As much as I with "fear and trembling" hesitate to voice my discrepancy with someone as distiguished and learned as Dr. Hobbs, I must respectfully disagree with him at this point.

While unquestionably, the Lord's Supper does have everything to do with our communion with the Lord, I believe it also quite clearly relates to our communion with His Body, i.e. the church. I believe this first of all because the general context of 1 Corinthians is Paul's concern about divisions in the church. In my opinion, that idea is still very much in the backdrop when he comes to the teaching about the Lord's Supper. Next, 1 Cor. 10.17, "For we being many are one bread, and one body: for we are all partakers of that one bread" seems to me to clearly refer to our joint participation in the Lord's Supper as a celebration of our unity as the Body of Christ. Next, I also interpret the phrase "not discerning the Lord's body" in 11.29 to refer both to Jesus' physical body broken for us on Calvary, as well as His mystical body, present with us through the church. Granted, some interpreters may not agree with this, but I am far from alone in my view. Next, I see it as signficant that John, in his gospel, places Jesus's teaching about loving one another, and his prayer for unity, in the same context as his narration of the Last Supper (John 13-17).

James Hunt said...

I'll be more impressed when churches also dis-allow someone to partake of the Lord's Supper due to other sins of disobedience, such as, excess in eating, laziness, gossip, and such.

I do agree with Brother Rogers on his assesment of who should be allowed to partake of the Lord's table.

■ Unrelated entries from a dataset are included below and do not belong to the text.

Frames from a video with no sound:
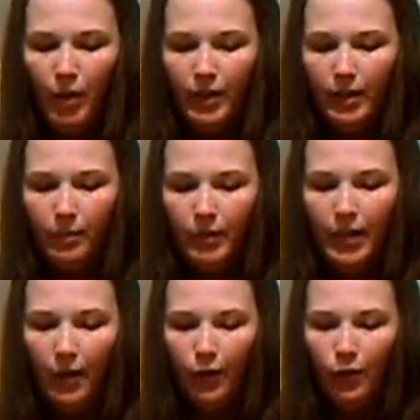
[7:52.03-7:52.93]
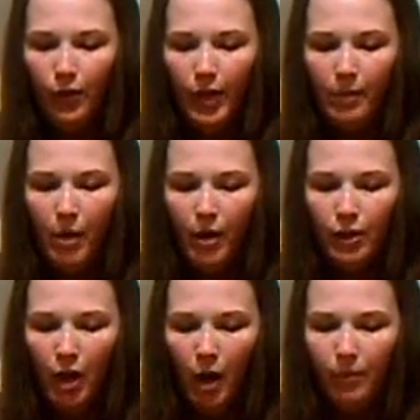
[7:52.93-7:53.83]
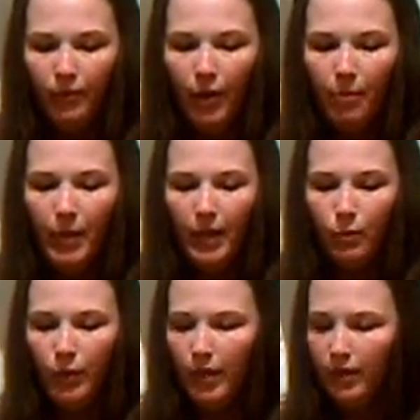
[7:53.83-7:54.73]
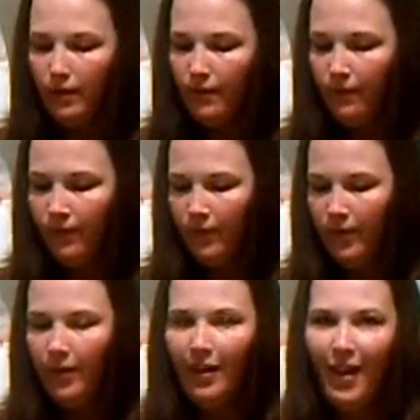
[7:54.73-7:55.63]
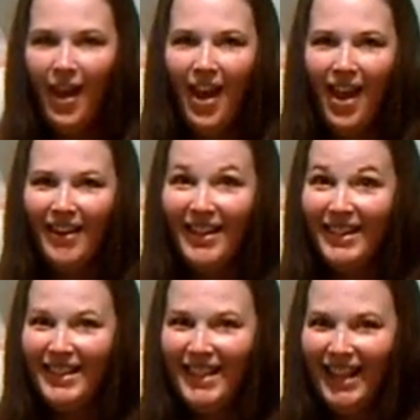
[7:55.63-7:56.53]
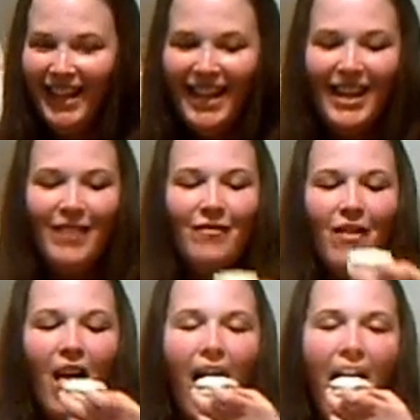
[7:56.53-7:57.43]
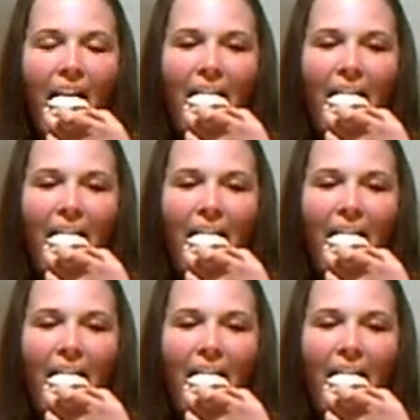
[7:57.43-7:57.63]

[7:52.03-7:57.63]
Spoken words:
spread some sour cream on top of our pinwheel and dig in.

It someone is in make it a teachable moment...but don't just focus on baptism.

If someone is in address those issues...but don't just focus on baptism.

Kiki Cherry said...


I really appreciate your comments, and share your views on both areas.

You don't know how refreshing it is to hear someone like you speak openly and honestly about your beliefs, even at your own personal risk.

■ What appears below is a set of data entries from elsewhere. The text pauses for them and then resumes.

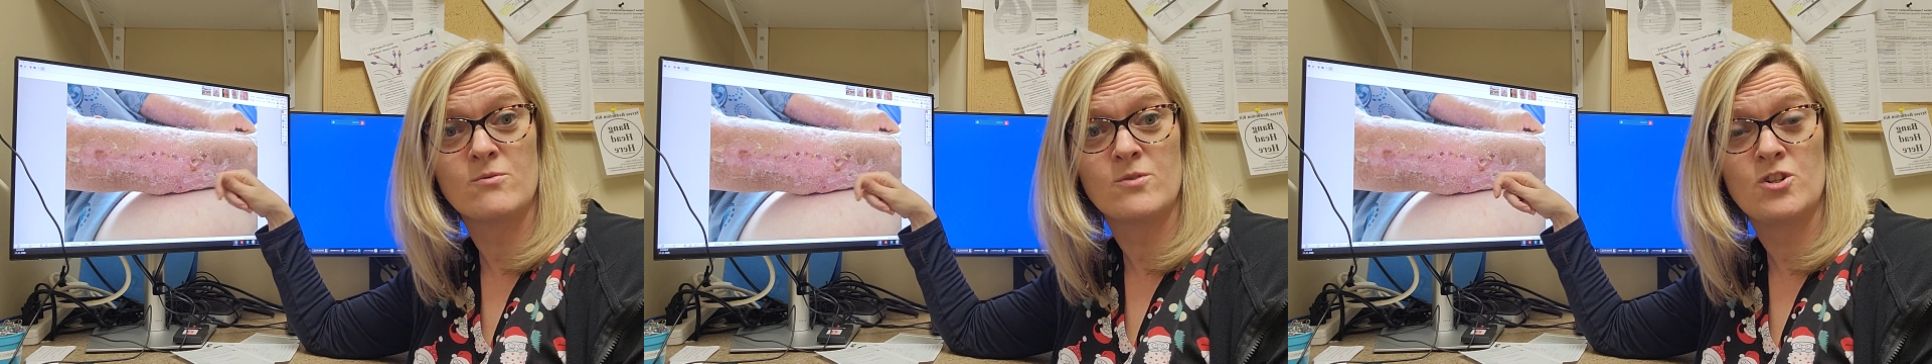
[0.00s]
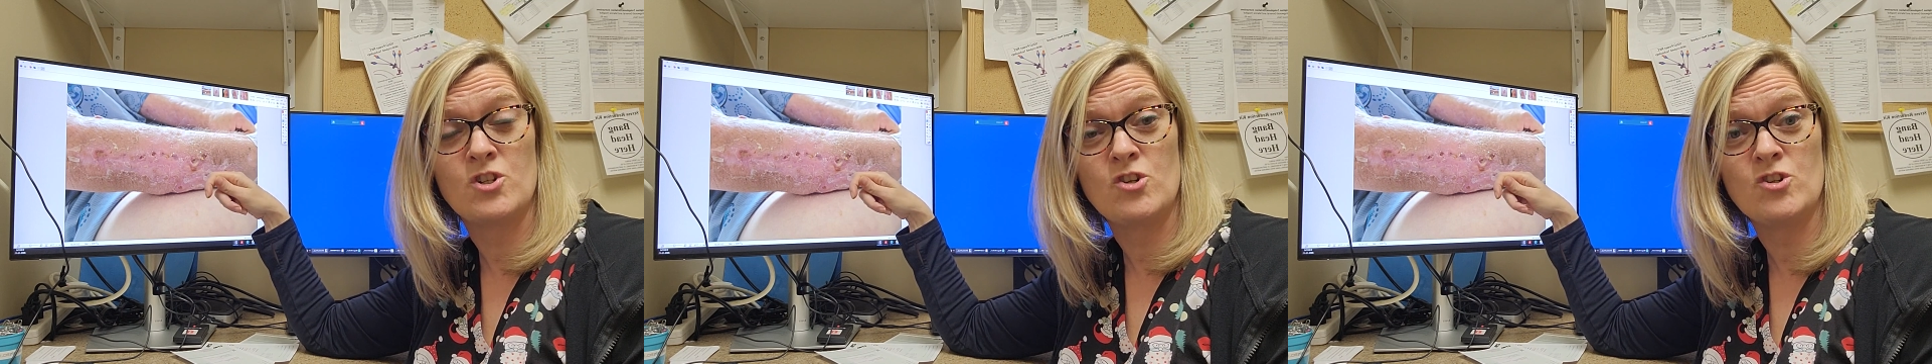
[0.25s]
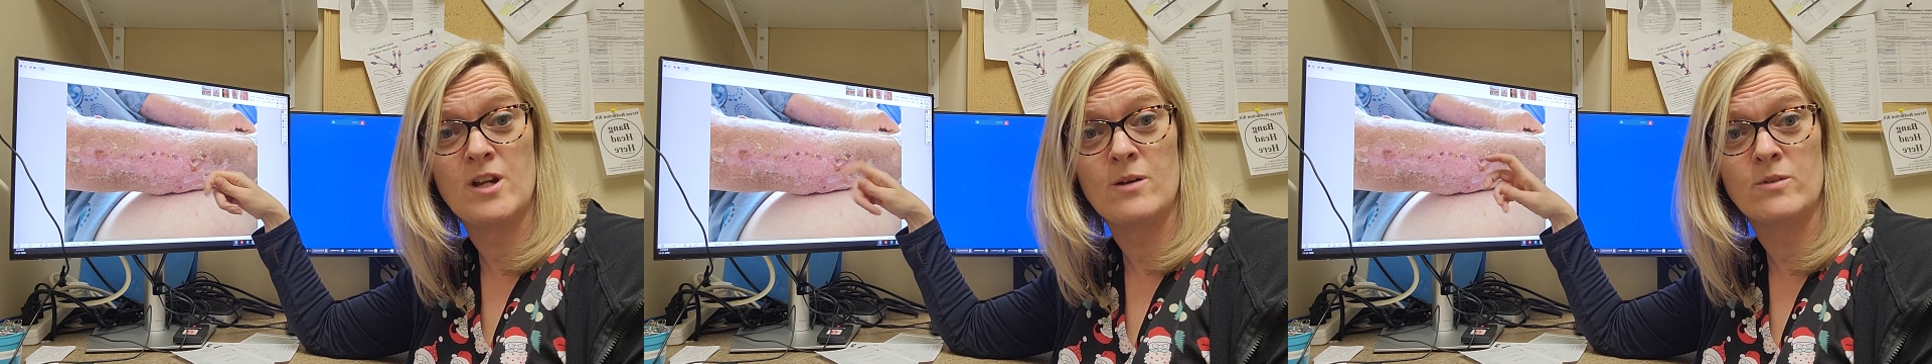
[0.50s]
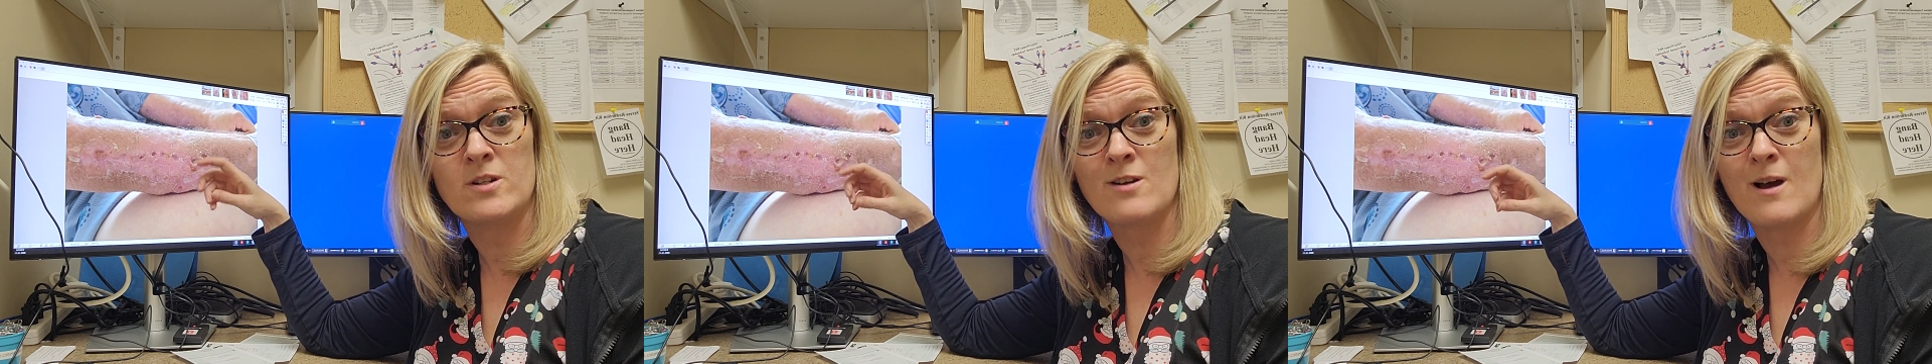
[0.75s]
which is usually
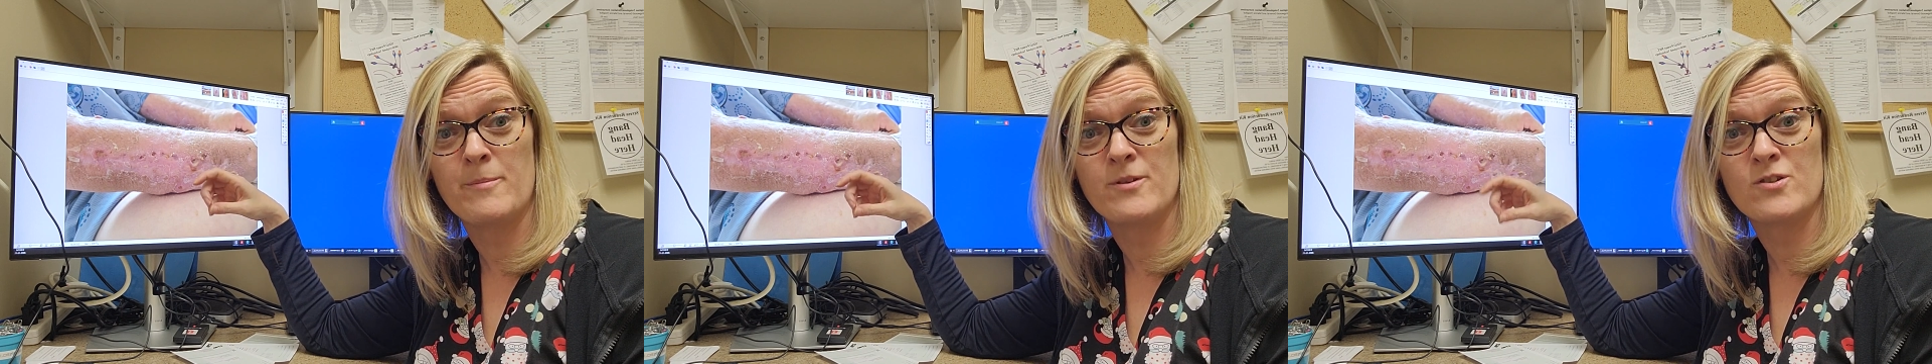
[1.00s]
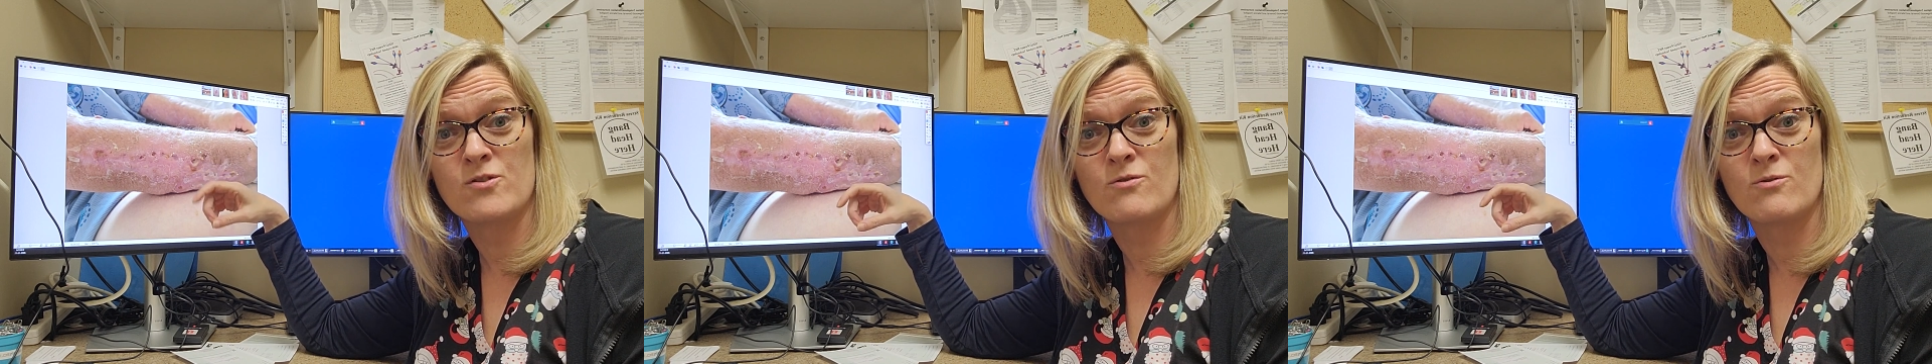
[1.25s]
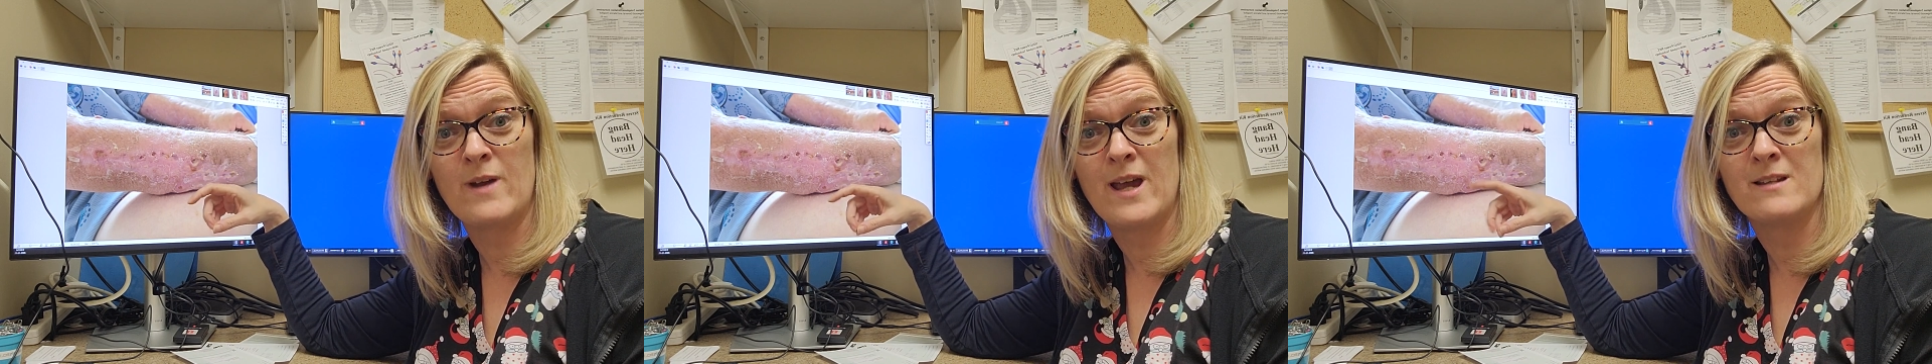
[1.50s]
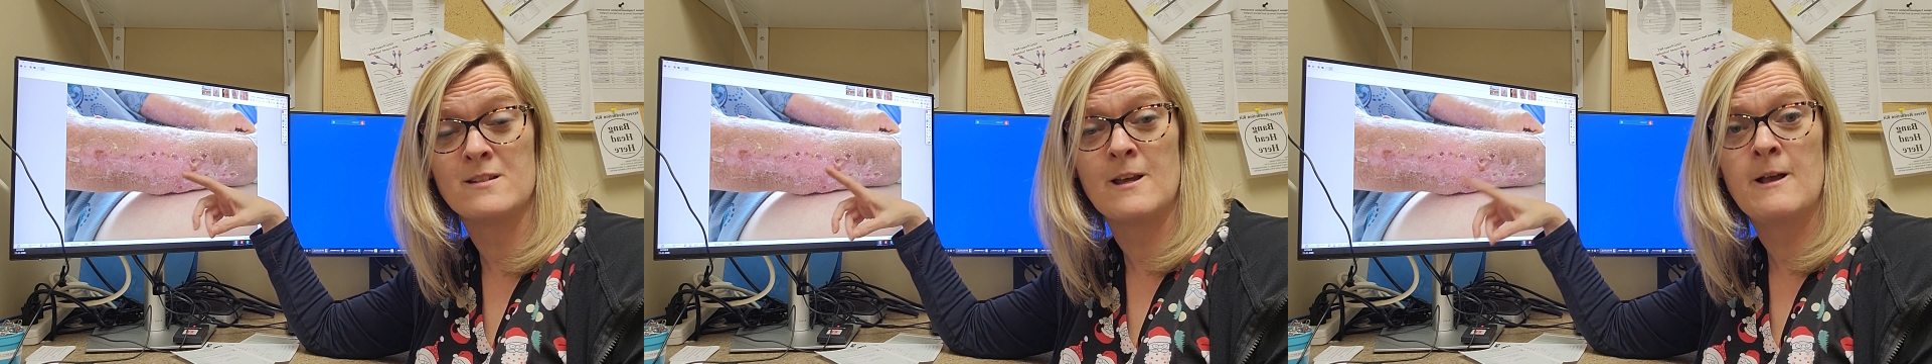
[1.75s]
at the top of the screw
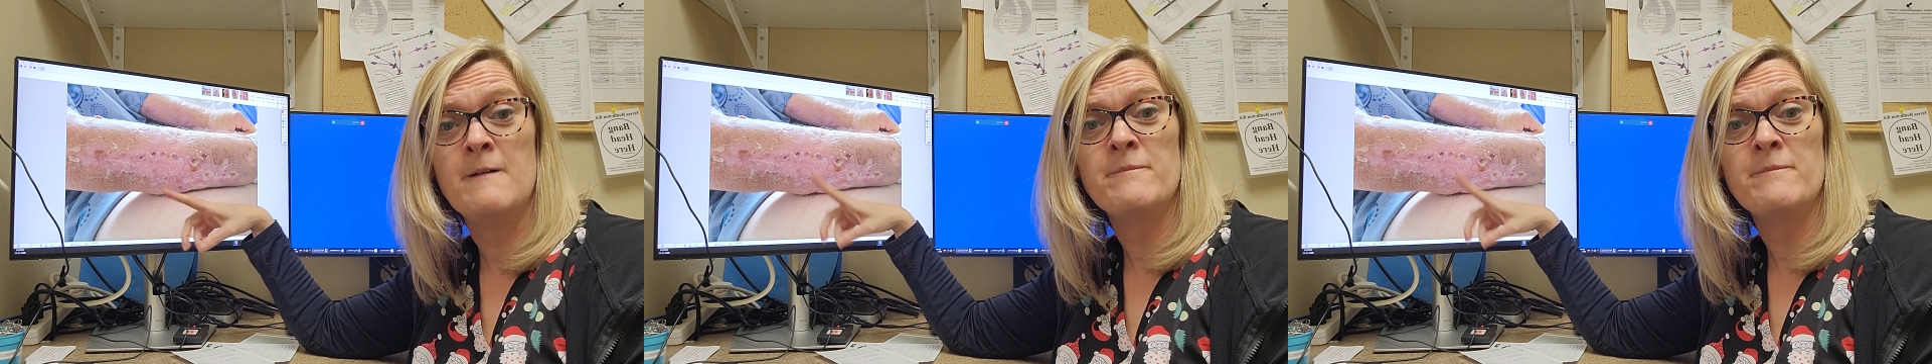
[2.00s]
heads.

I grew up on the field, and serve in the Northern U.S. now. I began really searching out these answers for myself a few years ago, when the signing of the BF&M began within the IMB.

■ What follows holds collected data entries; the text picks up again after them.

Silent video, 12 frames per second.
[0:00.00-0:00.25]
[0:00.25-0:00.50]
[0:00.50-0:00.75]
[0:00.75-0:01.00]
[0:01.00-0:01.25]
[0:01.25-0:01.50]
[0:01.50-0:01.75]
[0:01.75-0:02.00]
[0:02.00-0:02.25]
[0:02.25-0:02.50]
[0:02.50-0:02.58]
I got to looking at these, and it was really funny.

That journey has continued, and I have honestly sought to find the truth. But that research, as well as my experience with fellow Christians from many doctrinal backgrounds, has led me to much of the same conclusions that you have arrived at.

Thanks for your transparency. And blessings on you as you reach out to the people of Spain.

I have been reading how the world is coming to you there in Europe. What an amazing opportunity you have to reach every nation, tribe and tongue from right where you are. How exciting! Praying for you and your family.

steve w said...

I wonder what believers without a broader biblical view towards other believers and spiritual fellowship, even cooperation in the fulfillment of the Great Commission, will do in heaven? Will they continue to refuse fellowship with them? Will they continue to look at them as second-class Christians? Of course, we know they won't. But I believe there are going to be some very shocked believers in heaven.

Thank you for "coming clean." May we always be more biblical than Baptist.

Jenni said...

I am so glad, David, to hear you're speaking out and I am so grateful to you for taking the time to articulate opposition so beautifully and thoughtfully. I really don't think it's fair, tho, for you, Adrian Rogers' son, to expect those of us from less prominent families to speak out without fear. Unless you do something really, really awful, your position is secure by virtue of not only your father's memory, but the publicity that would follow.

David Rogers said...


Yes, I think you are right. I've thought about that quite a lot. I think that's one reason why I am speaking up. It's kind of like a responsibility, knowing there are others who feel the same way, but due to different circumstances, do not feel the same security to say the things I am saying.

That being said, it could get very interesting, don't you think, if everyone out there in "m" land were to speak as openly about what they think as I have been doing.